··· Supplied entries ···

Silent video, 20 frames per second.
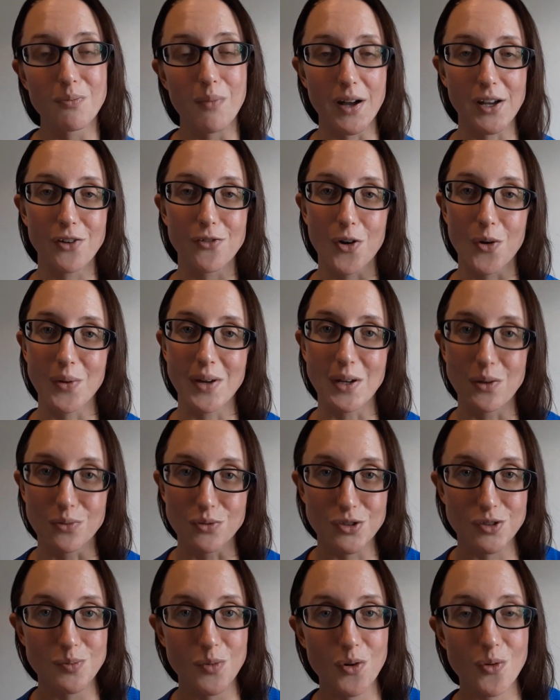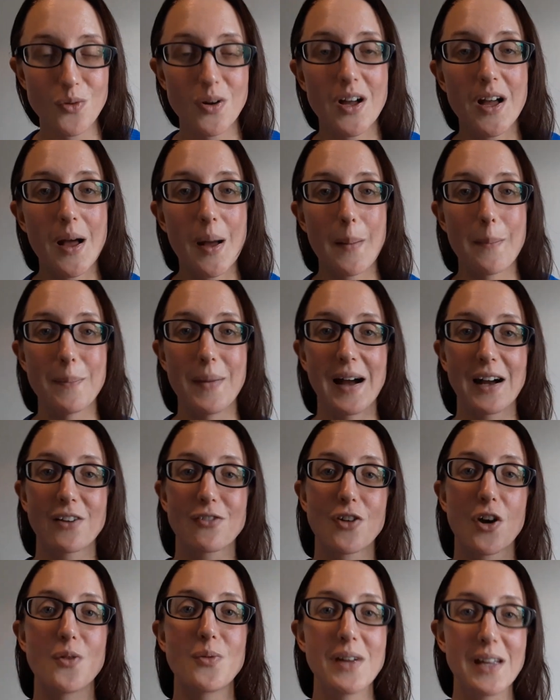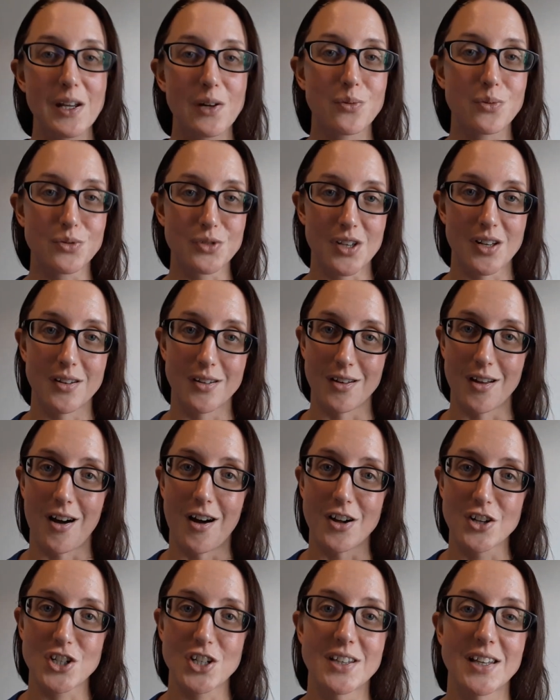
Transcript: micro equals small, macro equals large.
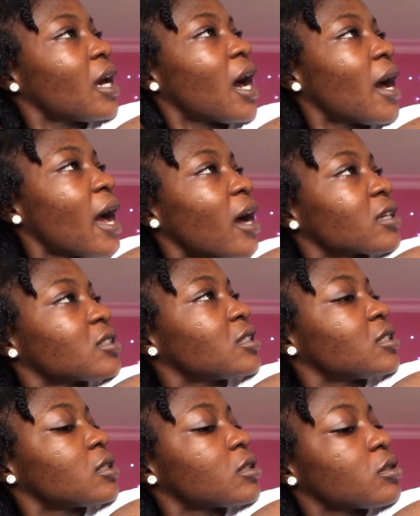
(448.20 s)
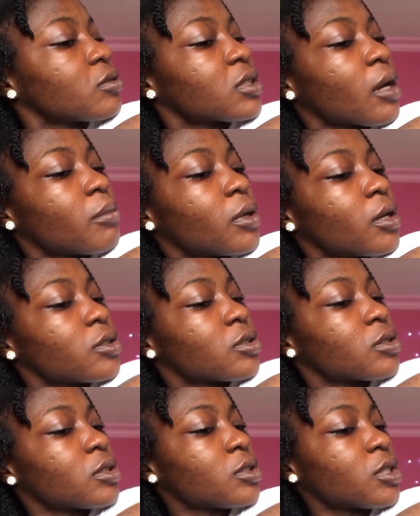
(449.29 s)
I actually didn't use that much.
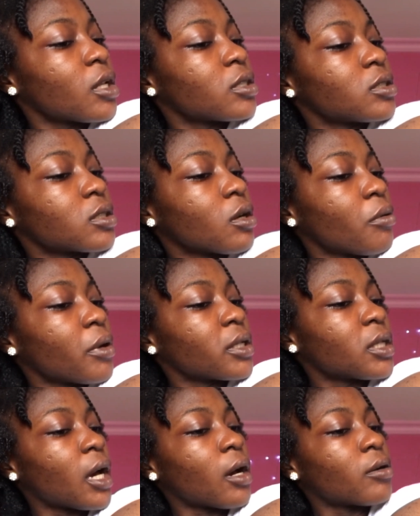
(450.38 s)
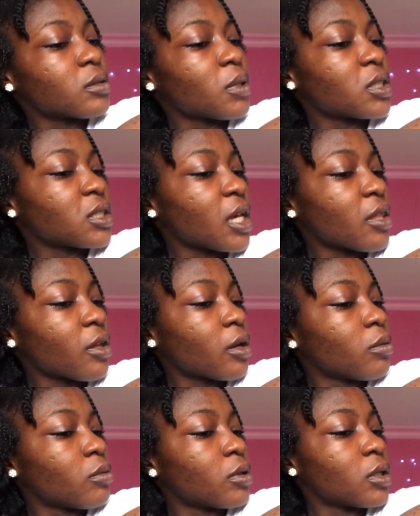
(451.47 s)
The gel isn't going down as much as I thought it
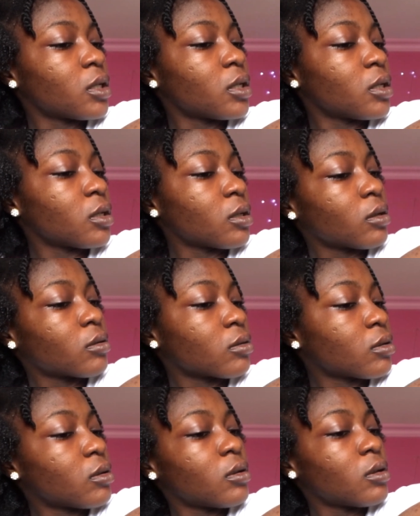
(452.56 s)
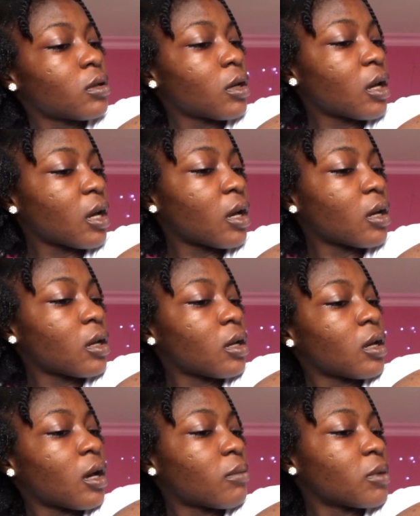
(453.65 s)
would, you know.
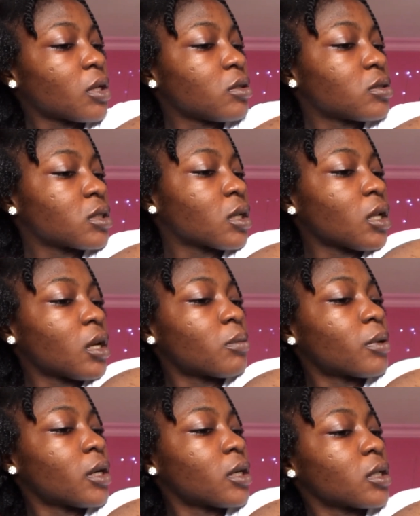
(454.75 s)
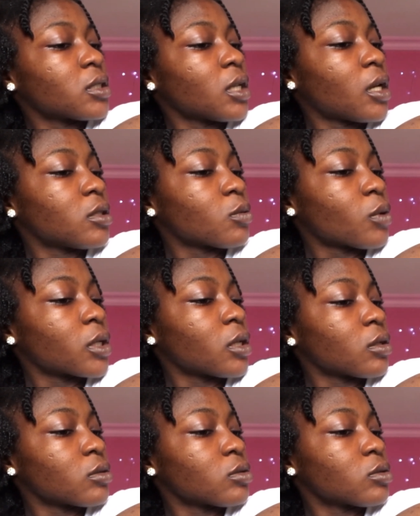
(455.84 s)
I'm not using a lot of product and it's
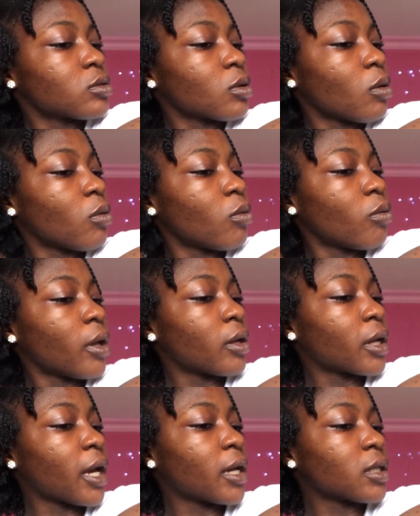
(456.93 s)
working so well, guys.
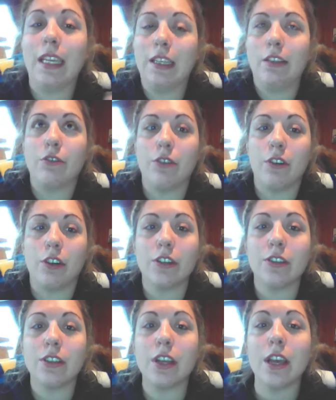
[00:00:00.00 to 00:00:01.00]
English
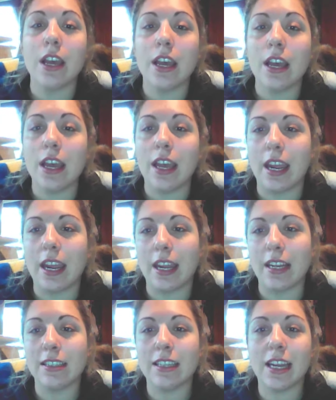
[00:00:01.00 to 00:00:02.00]
learners."
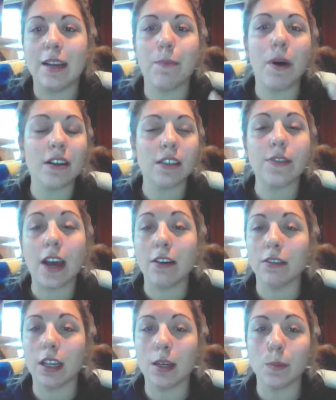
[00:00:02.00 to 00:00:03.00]
And it's saying positive
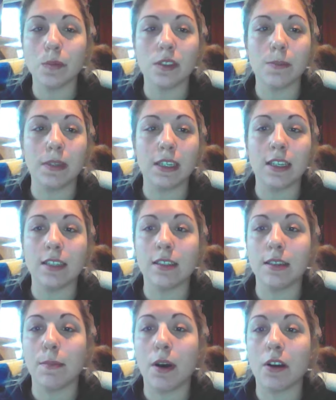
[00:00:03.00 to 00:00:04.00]
outcomes because
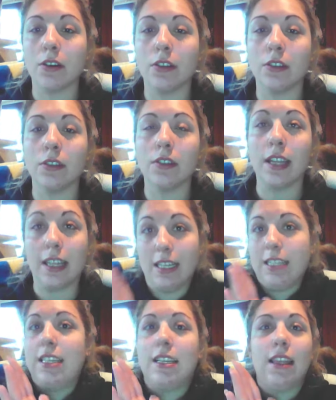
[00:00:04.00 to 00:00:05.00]
the model, like
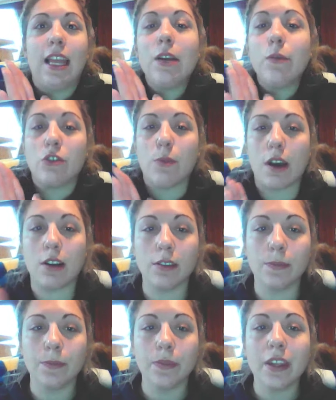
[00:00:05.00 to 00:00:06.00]
it's a language
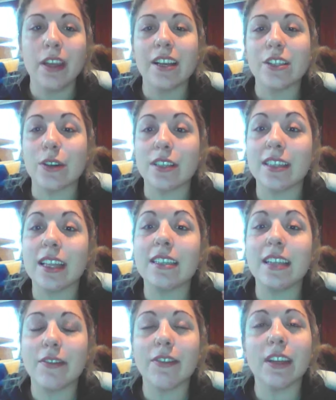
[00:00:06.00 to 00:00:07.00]
model. So I said
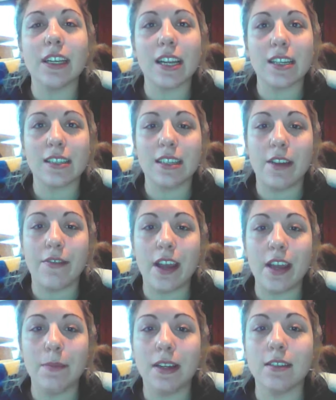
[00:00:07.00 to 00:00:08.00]
that definitely connects to deaf
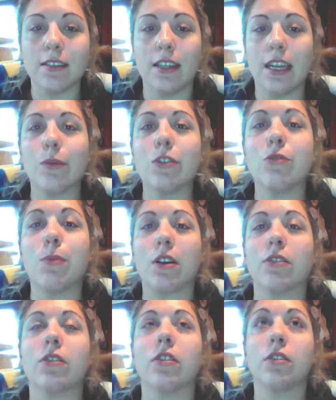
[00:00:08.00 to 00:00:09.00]
ed because language
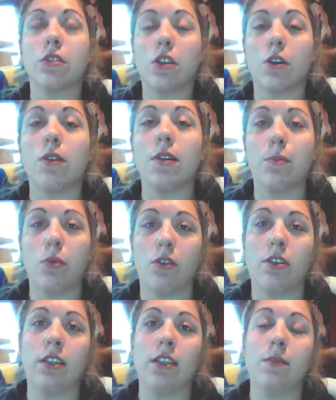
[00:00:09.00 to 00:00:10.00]
models are so
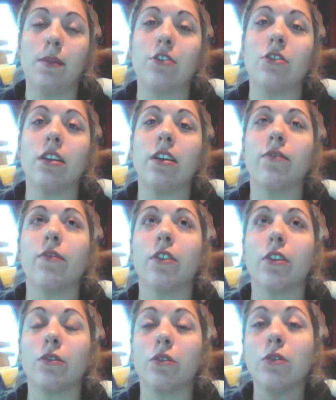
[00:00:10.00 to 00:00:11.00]
important, especially for
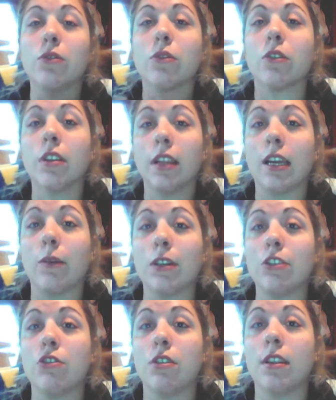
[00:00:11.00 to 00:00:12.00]
those students who are
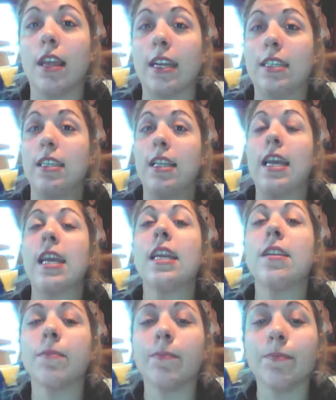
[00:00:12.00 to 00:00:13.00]
language like
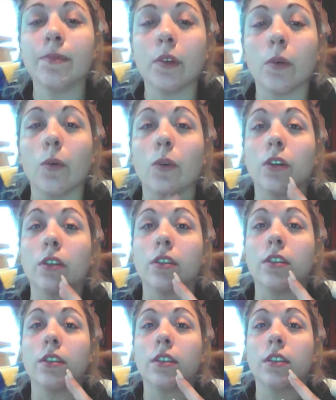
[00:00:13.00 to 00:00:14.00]
delayed or
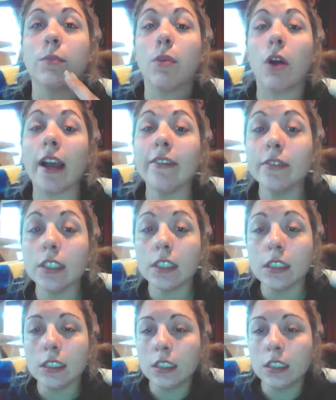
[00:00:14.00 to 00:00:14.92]
deprived.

···

■ Exercise details
From the line containing "[00:00:07.00 to 00:00:08.00]" down to the last line of the entries above, retype each line exactly as it stands, but skip the pictures.

■ Completed task
[00:00:07.00 to 00:00:08.00]
that definitely connects to deaf
[00:00:08.00 to 00:00:09.00]
ed because language
[00:00:09.00 to 00:00:10.00]
models are so
[00:00:10.00 to 00:00:11.00]
important, especially for
[00:00:11.00 to 00:00:12.00]
those students who are
[00:00:12.00 to 00:00:13.00]
language like
[00:00:13.00 to 00:00:14.00]
delayed or
[00:00:14.00 to 00:00:14.92]
deprived.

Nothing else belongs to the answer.